Assignment —
Using the entries below, write out the line with "[10:13.51-10:14.51]", the line with "[0:01.80-0:02.70]", and every line in between, exactly as each is written.

Dataset entries —
......

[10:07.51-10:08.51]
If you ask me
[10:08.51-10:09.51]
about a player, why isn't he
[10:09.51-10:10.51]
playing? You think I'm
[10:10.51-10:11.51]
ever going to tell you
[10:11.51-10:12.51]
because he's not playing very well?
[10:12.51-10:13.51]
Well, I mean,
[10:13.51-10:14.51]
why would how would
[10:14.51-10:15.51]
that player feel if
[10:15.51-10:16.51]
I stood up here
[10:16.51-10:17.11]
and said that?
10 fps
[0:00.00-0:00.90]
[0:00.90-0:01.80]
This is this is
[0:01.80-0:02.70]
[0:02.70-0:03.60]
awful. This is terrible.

......

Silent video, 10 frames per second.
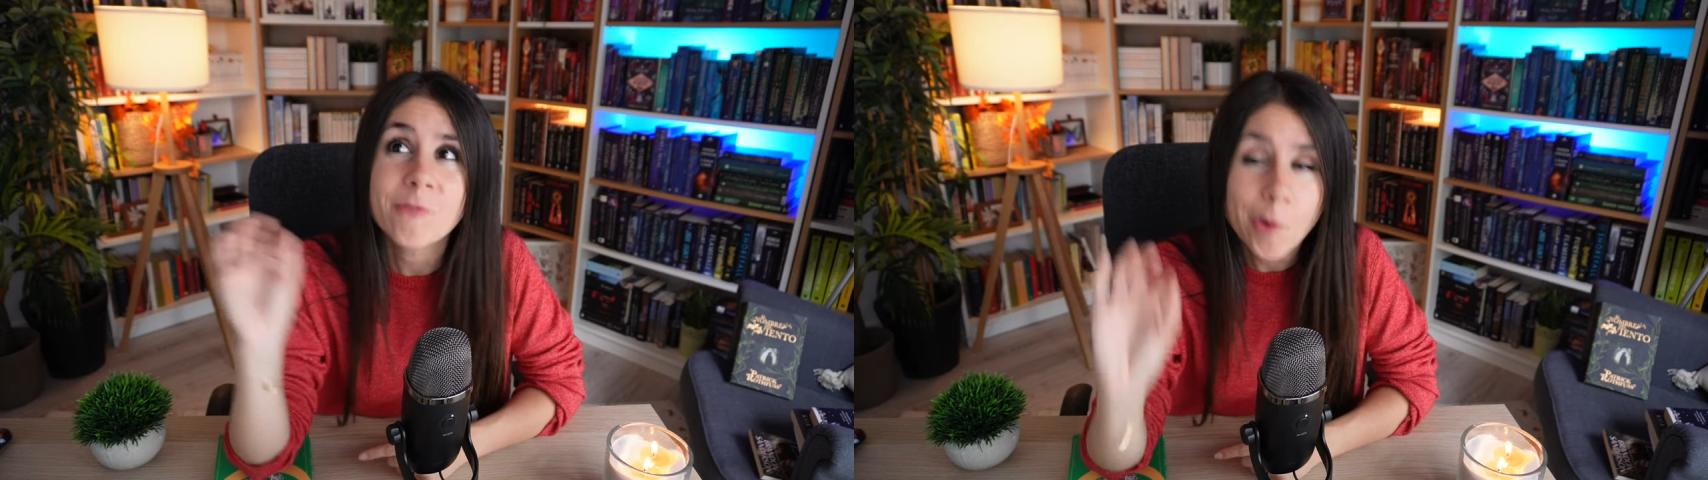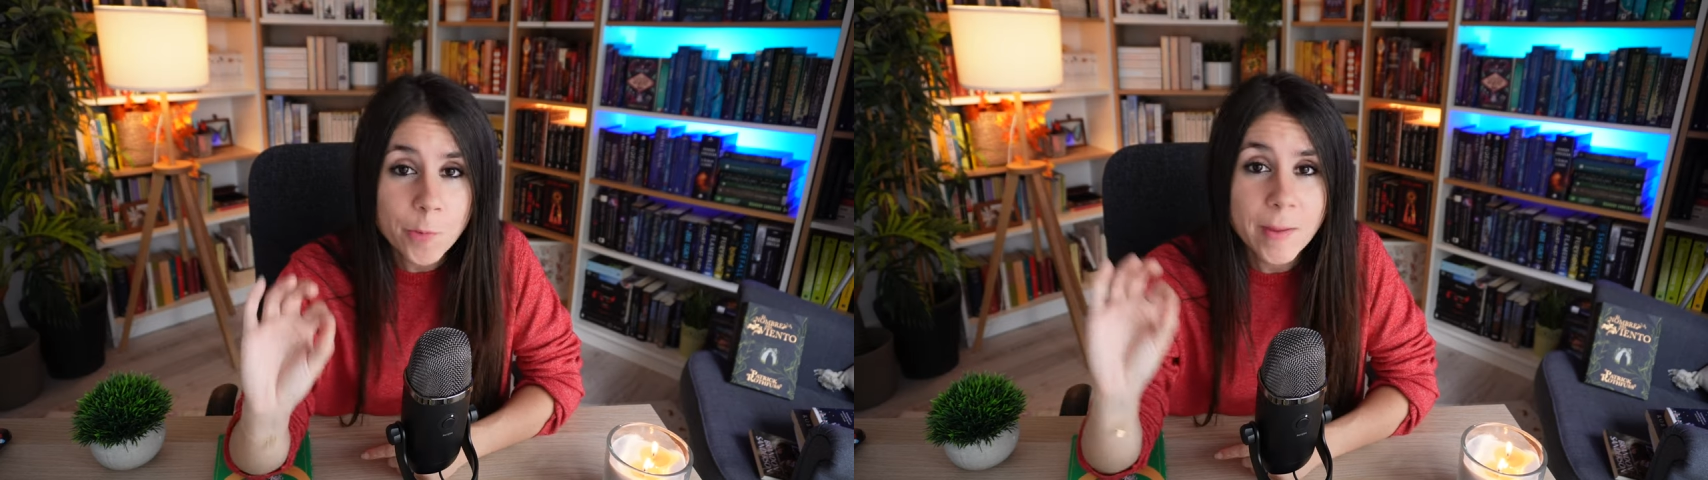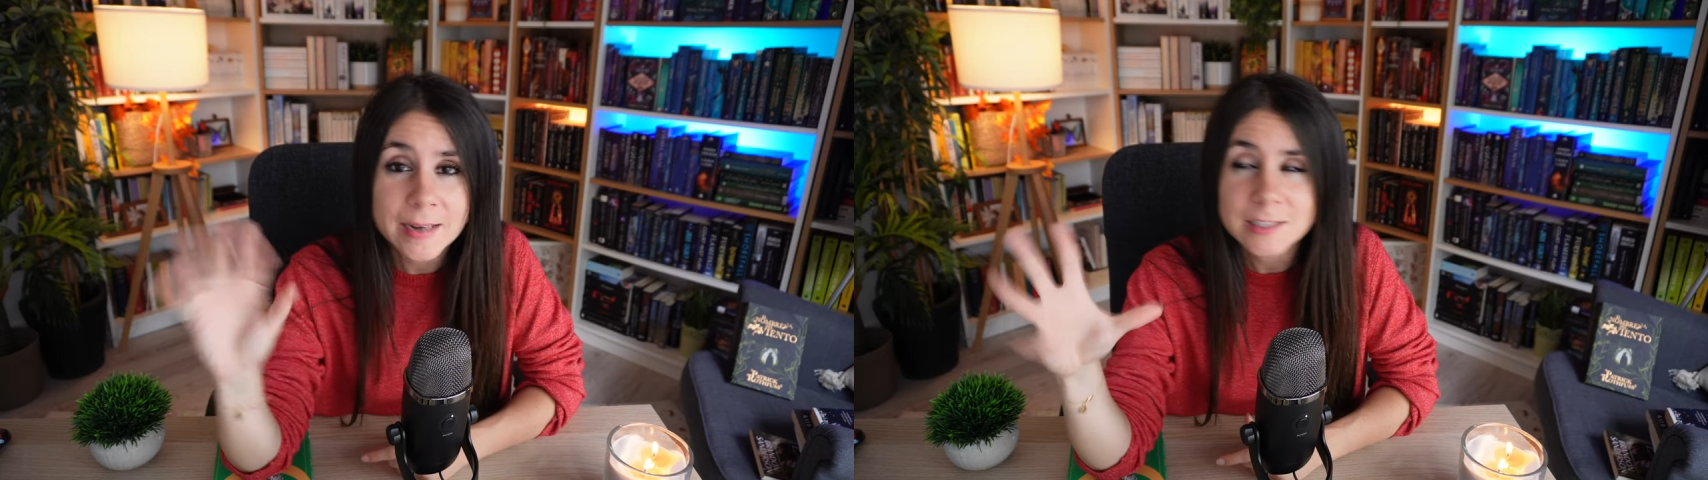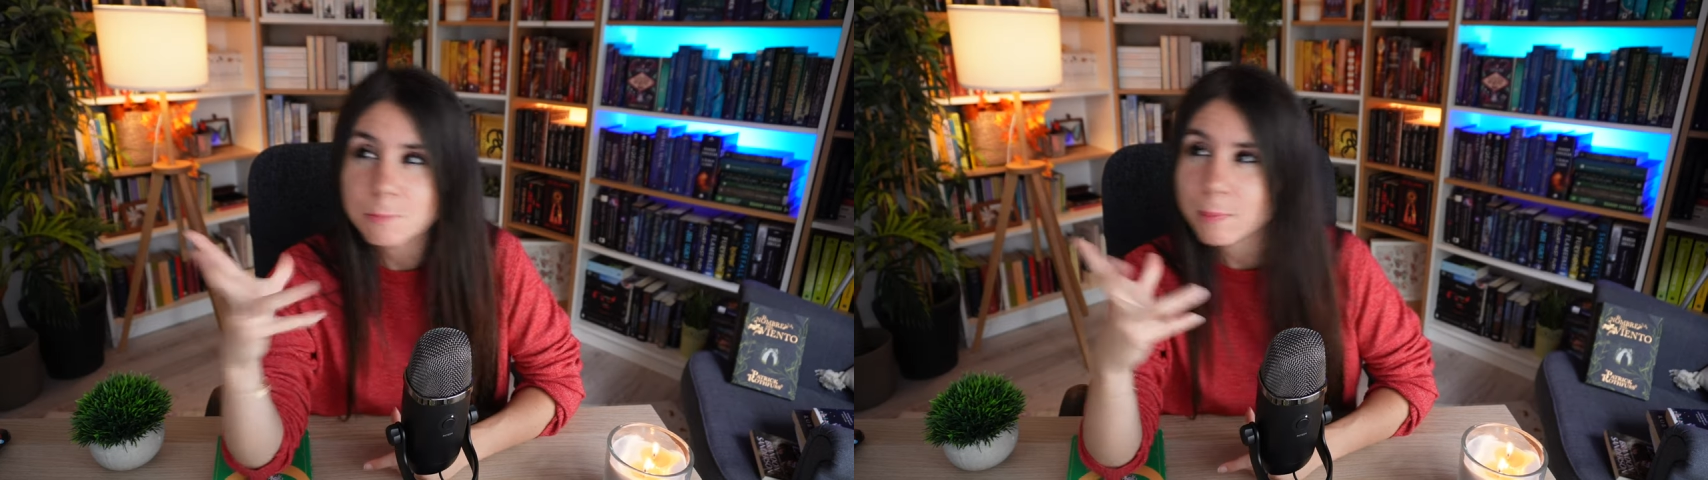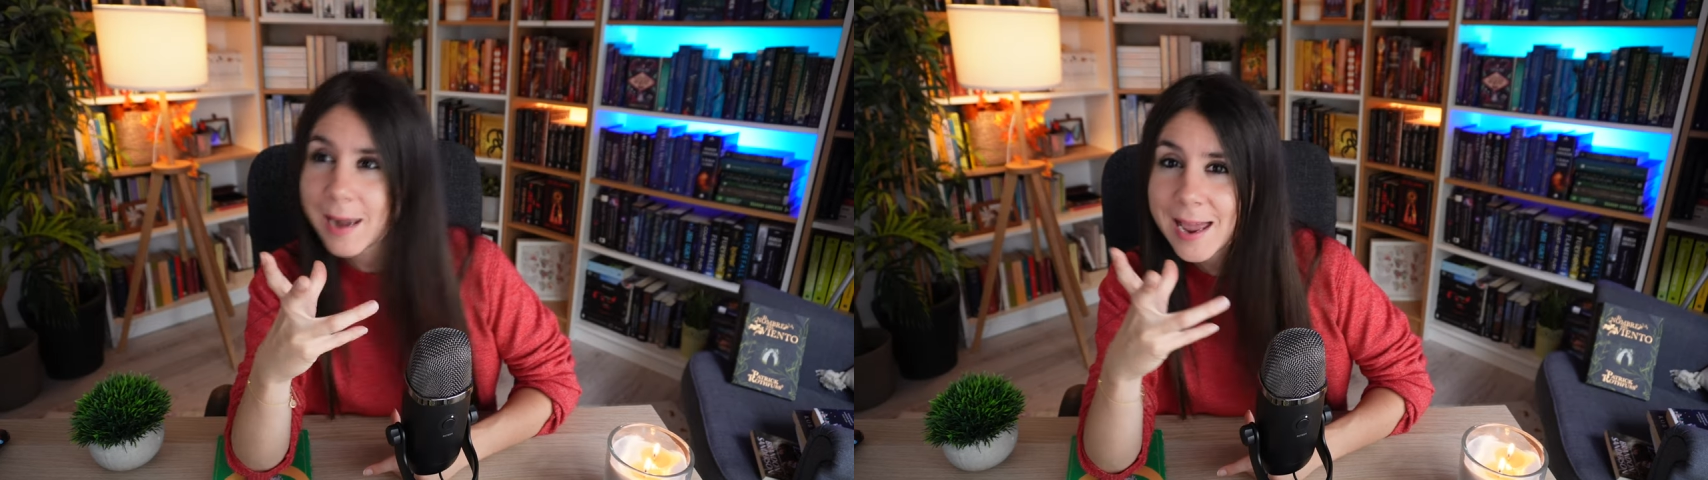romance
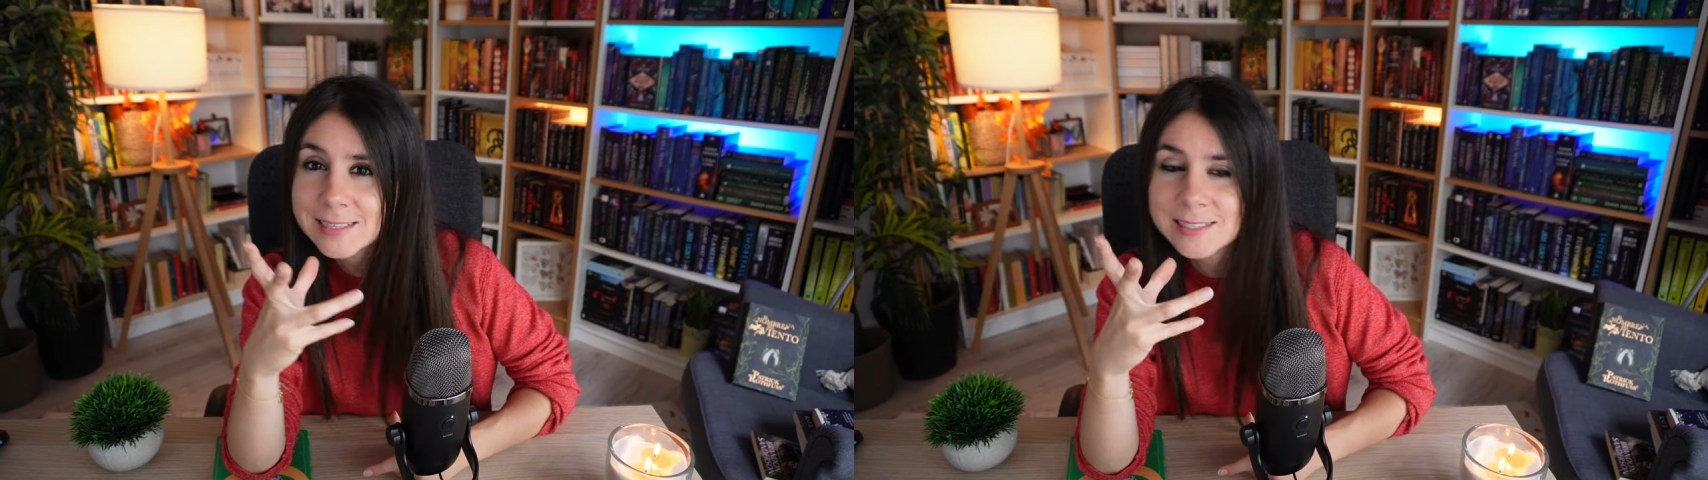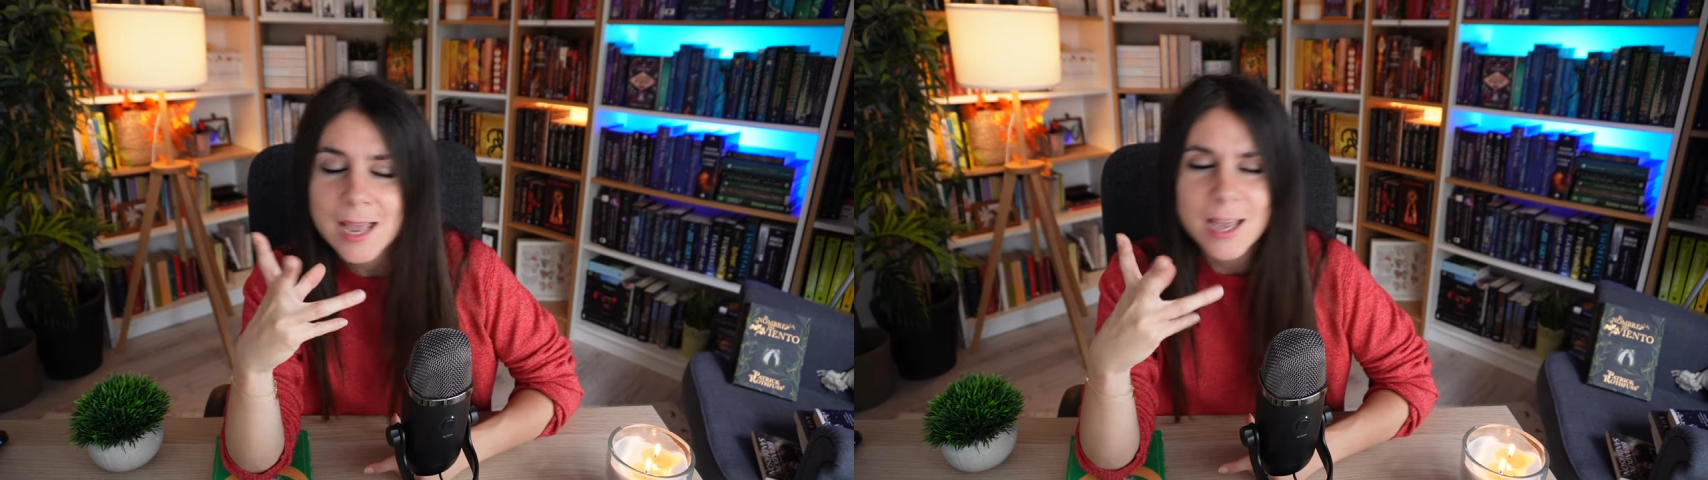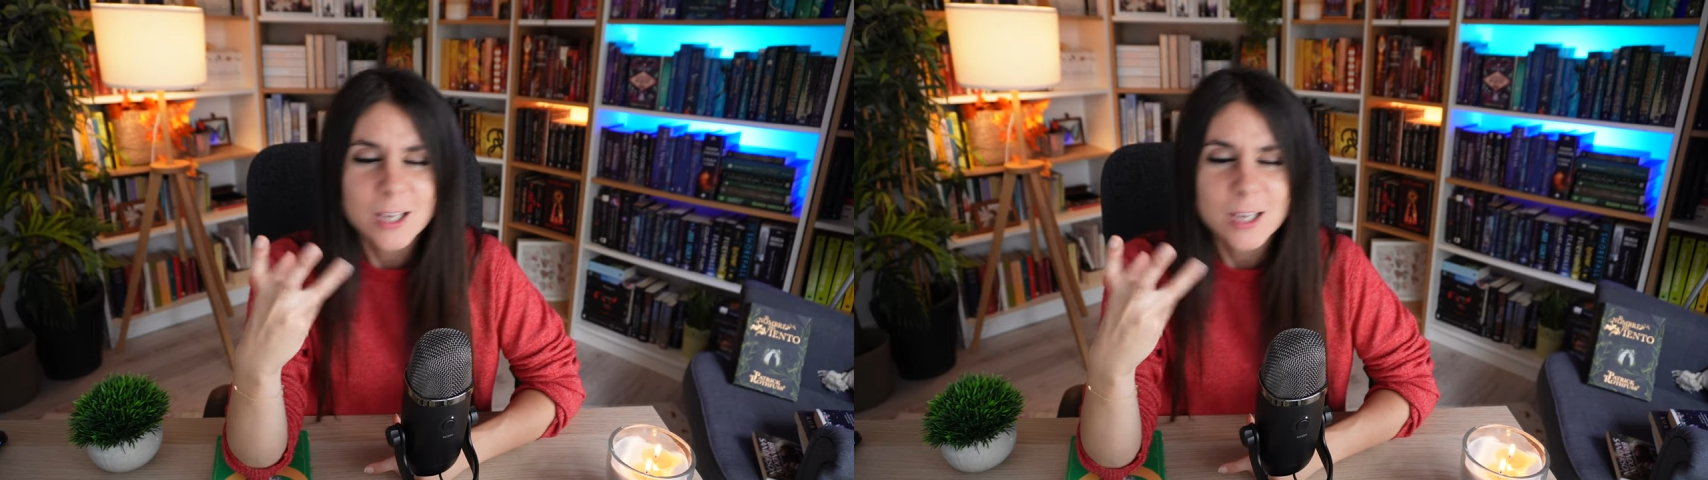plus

......

Answer below —
[10:13.51-10:14.51]
why would how would
[10:14.51-10:15.51]
that player feel if
[10:15.51-10:16.51]
I stood up here
[10:16.51-10:17.11]
and said that?
10 fps
[0:00.00-0:00.90]
[0:00.90-0:01.80]
This is this is
[0:01.80-0:02.70]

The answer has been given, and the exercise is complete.